Collectively, these papers illustrate the [re]emergence of specific types of physical elements to redefine secure and specific lifestyle space in contemporary cities across the world. This can happen through the re-use of old historical patterns and elements (eg Mexico City), the recollection of old ideas merged with contemporary trends (eg South Africa) and a complete reconceptualisation of detached spaces distributed across the city for use by a selective group of residents (eg Beirut). In this way, the effects of cross-fertilisation of design ideas and spatial patterns can span across time and place. This does not, however, only refer to cross-fertilisation between countries, but also within countries between different settlement types, as was the case in Canada. Although the privatisation of streets was found to have a positive impact on urban areas, its implications for rural and exurban areas seem to be more doubtful and less conducive in creating sustainable environments. This often relates to a lack of strong guidance from municipalities in terms of regulation or service delivery.
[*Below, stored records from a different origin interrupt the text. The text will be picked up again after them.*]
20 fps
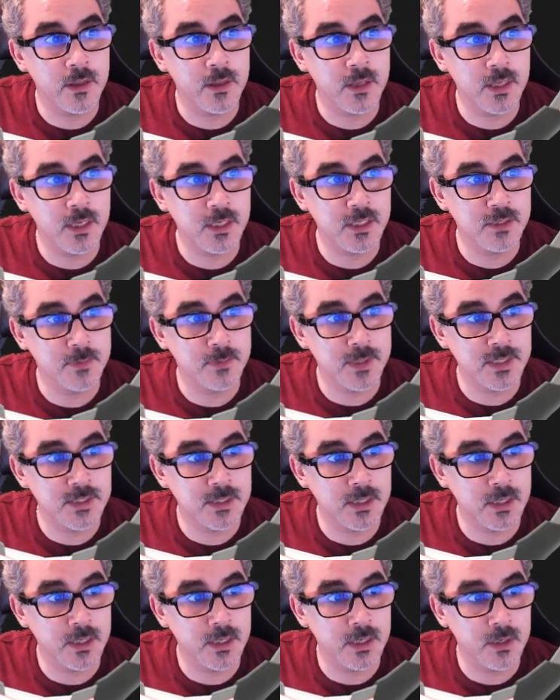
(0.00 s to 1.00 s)
it is
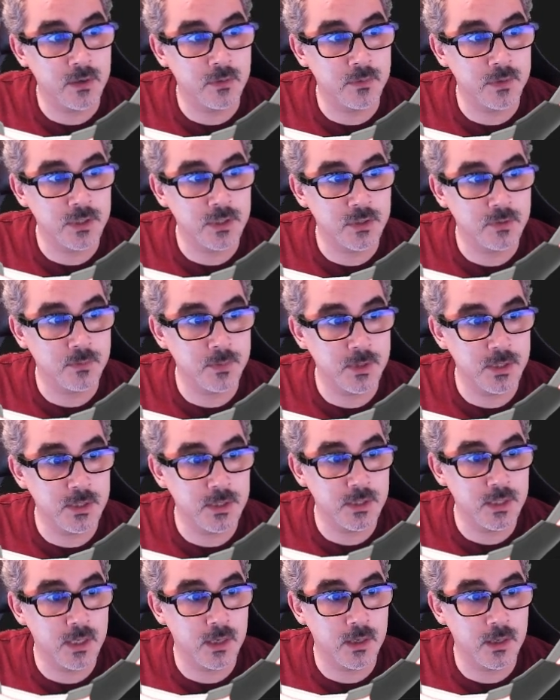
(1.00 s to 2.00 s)
basically going to
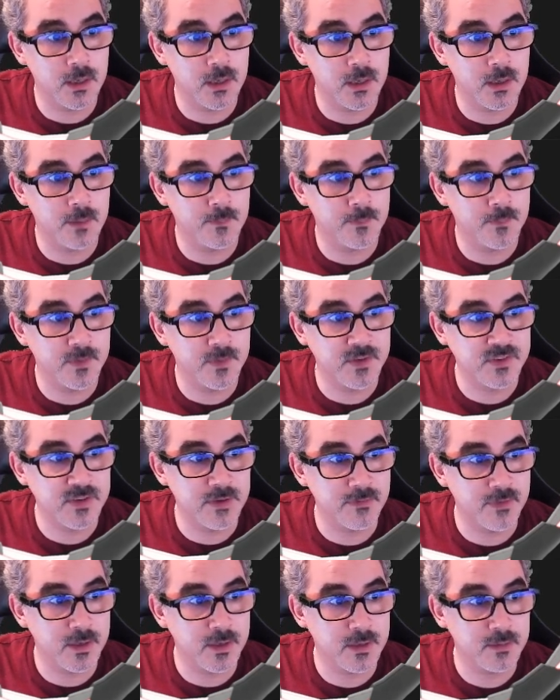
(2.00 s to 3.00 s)
be the
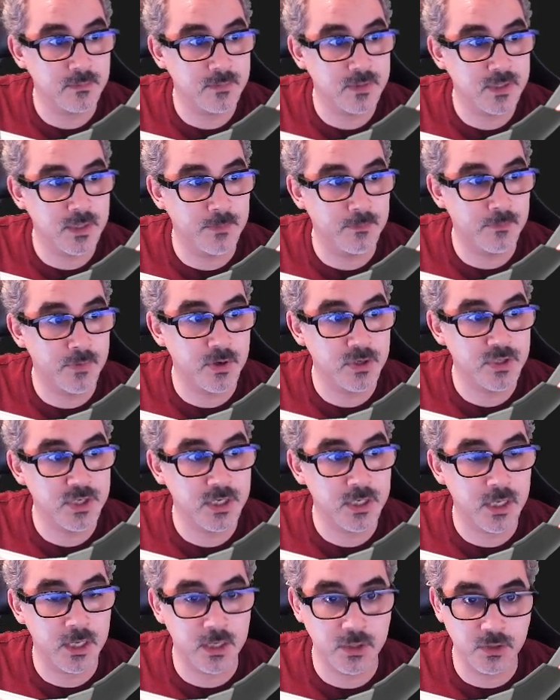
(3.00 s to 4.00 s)
same thing. Zip
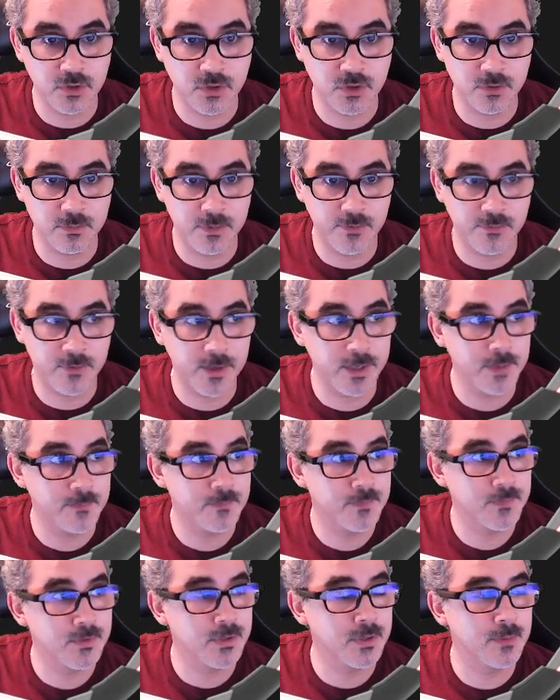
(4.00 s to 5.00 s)
project, and you should be fine.
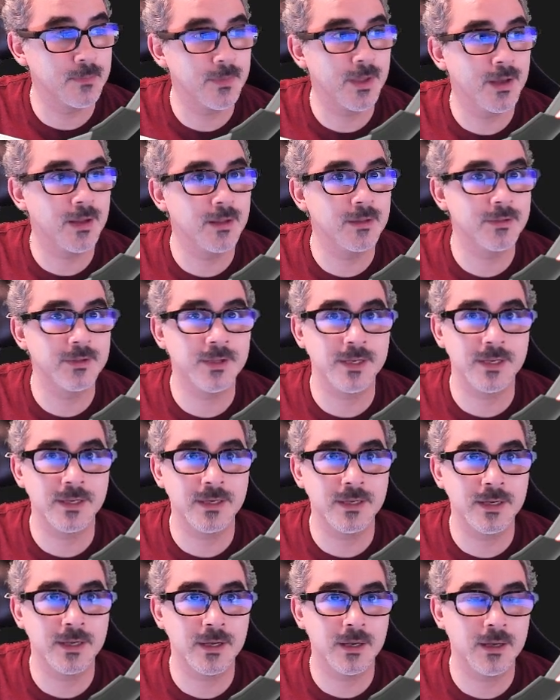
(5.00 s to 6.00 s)
So I'll
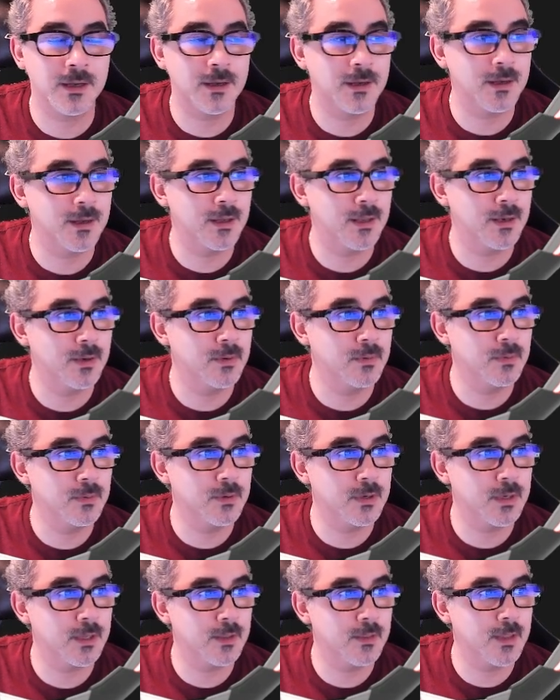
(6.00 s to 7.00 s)
take a
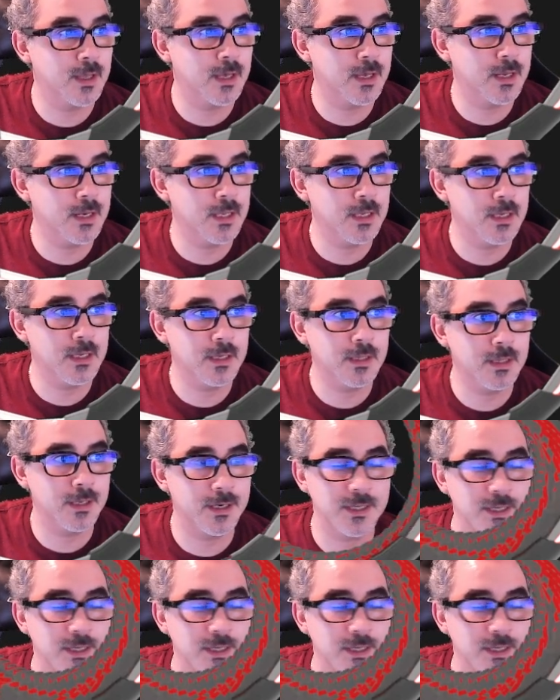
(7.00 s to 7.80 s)
look at that in the next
What emerged strongly from all of the papers were questions about the impact of various types of gated communities (differing in size and form) on the well-being and the use of public space. If one is to accept the proposition presented in the first paper that due to a growing market demand, gated communities is likely to remain and grow as a significant urban phenomenon of the twenty-first century city, then it indeed raises issues about the role of physical elements in determining the quality of public space and lives of residents making use of these spaces. This urges urban designers and architects to reconsider the way in which they conceptualise secure and lifestyle neighbourhoods and ask whether there are alternative ways to conceptualise the design of intermediate and transitional spaces to allow for greater integration and connection between gated communities and the public spaces in between. The aim would be to counter spatial segregation and social exclusion. It also points to the importance of understanding gated communities and various types of boundaries, not only at a city scale and from a socio-economic perspective, but also from an urban design perspective or at a neighbourhood scale with a spatial focus.